Each line below from the "[0:03.60-0:04.50]" line through the "Verbatim transcript: down." line, those two included, must be restated word for word; the pictures must not be.

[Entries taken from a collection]
+ + + + +
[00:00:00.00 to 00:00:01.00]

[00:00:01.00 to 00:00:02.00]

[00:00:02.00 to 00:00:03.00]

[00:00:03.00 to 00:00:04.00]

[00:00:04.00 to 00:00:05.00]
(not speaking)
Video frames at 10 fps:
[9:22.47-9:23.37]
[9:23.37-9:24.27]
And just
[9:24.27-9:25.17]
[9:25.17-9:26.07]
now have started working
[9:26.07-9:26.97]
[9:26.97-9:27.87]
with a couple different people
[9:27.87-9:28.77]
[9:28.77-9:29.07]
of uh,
+ + + + +
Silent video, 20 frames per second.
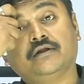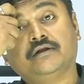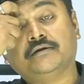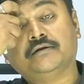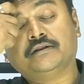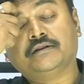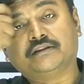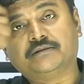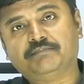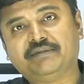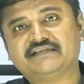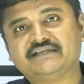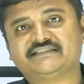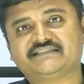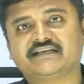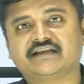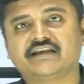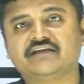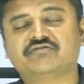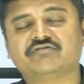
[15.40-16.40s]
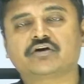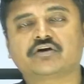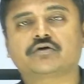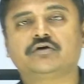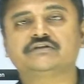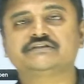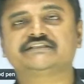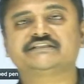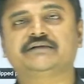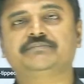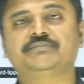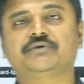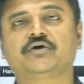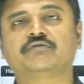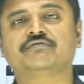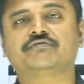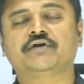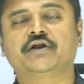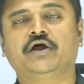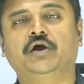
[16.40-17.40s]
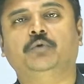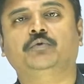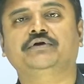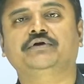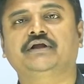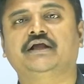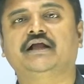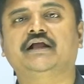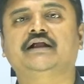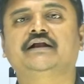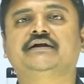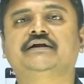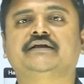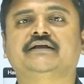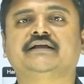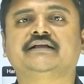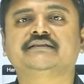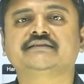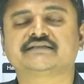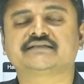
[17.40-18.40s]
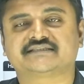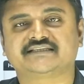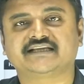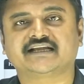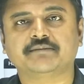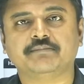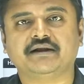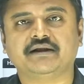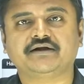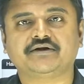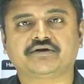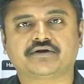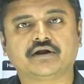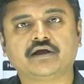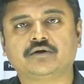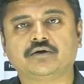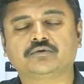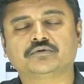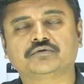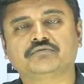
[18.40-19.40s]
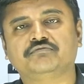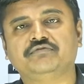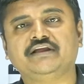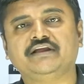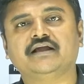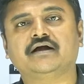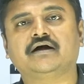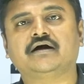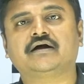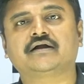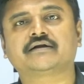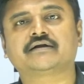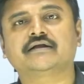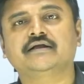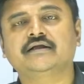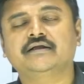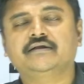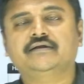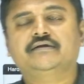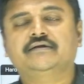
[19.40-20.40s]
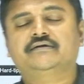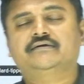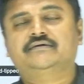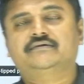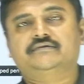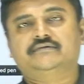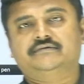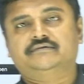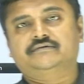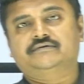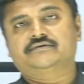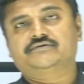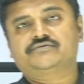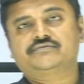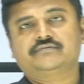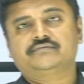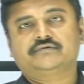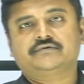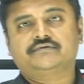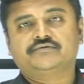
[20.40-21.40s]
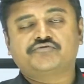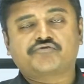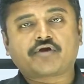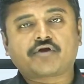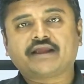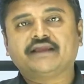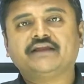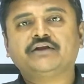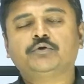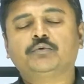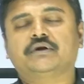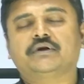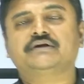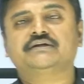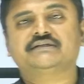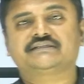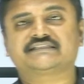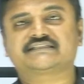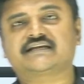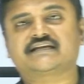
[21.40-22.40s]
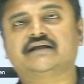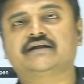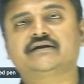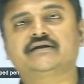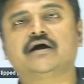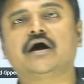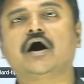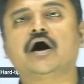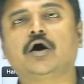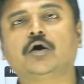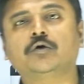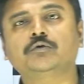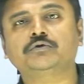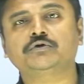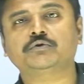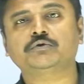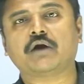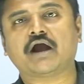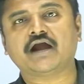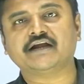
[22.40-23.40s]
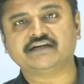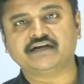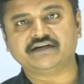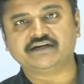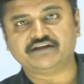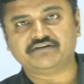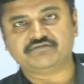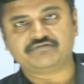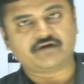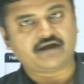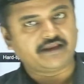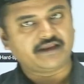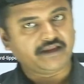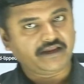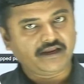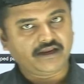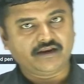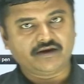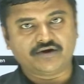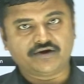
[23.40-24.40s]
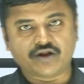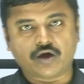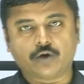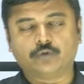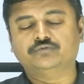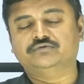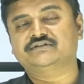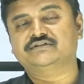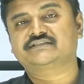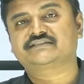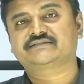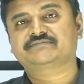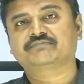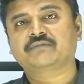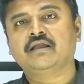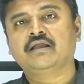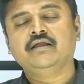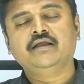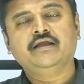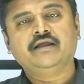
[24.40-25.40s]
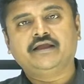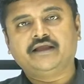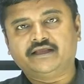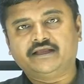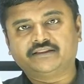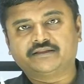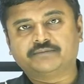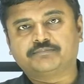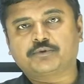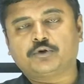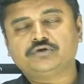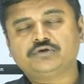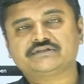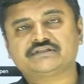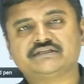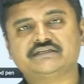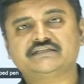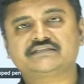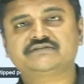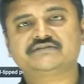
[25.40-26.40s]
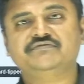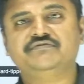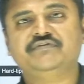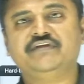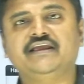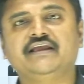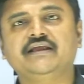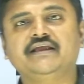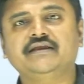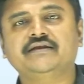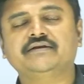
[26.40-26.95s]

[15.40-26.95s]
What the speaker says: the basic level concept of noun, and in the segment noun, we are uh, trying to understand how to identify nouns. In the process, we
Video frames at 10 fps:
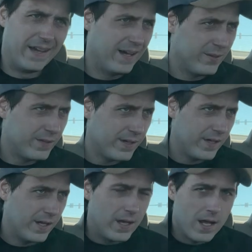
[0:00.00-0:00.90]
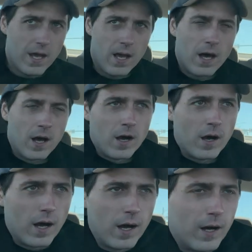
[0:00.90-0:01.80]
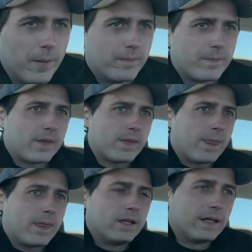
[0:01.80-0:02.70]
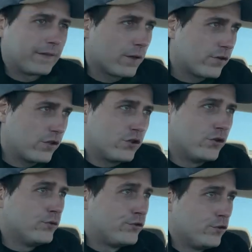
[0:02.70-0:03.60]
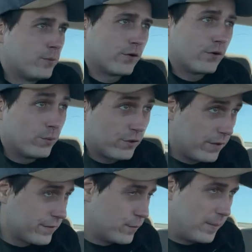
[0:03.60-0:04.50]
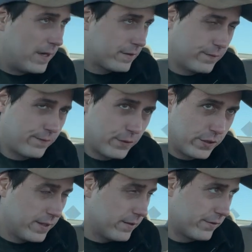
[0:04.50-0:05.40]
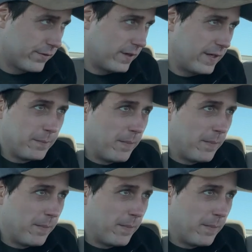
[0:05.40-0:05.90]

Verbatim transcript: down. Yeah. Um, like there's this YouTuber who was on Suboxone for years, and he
+ + + + +
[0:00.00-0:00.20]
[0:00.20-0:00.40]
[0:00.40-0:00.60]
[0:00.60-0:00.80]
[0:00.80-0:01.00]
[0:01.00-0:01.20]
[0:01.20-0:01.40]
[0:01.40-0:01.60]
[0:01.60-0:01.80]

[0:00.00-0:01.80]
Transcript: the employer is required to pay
+ + + + +
=== SOLUTION TO THIS TASK ===
[0:03.60-0:04.50]
[0:04.50-0:05.40]
[0:05.40-0:05.90]

Verbatim transcript: down. Yeah. Um, like there's this YouTuber who was on Suboxone for years, and he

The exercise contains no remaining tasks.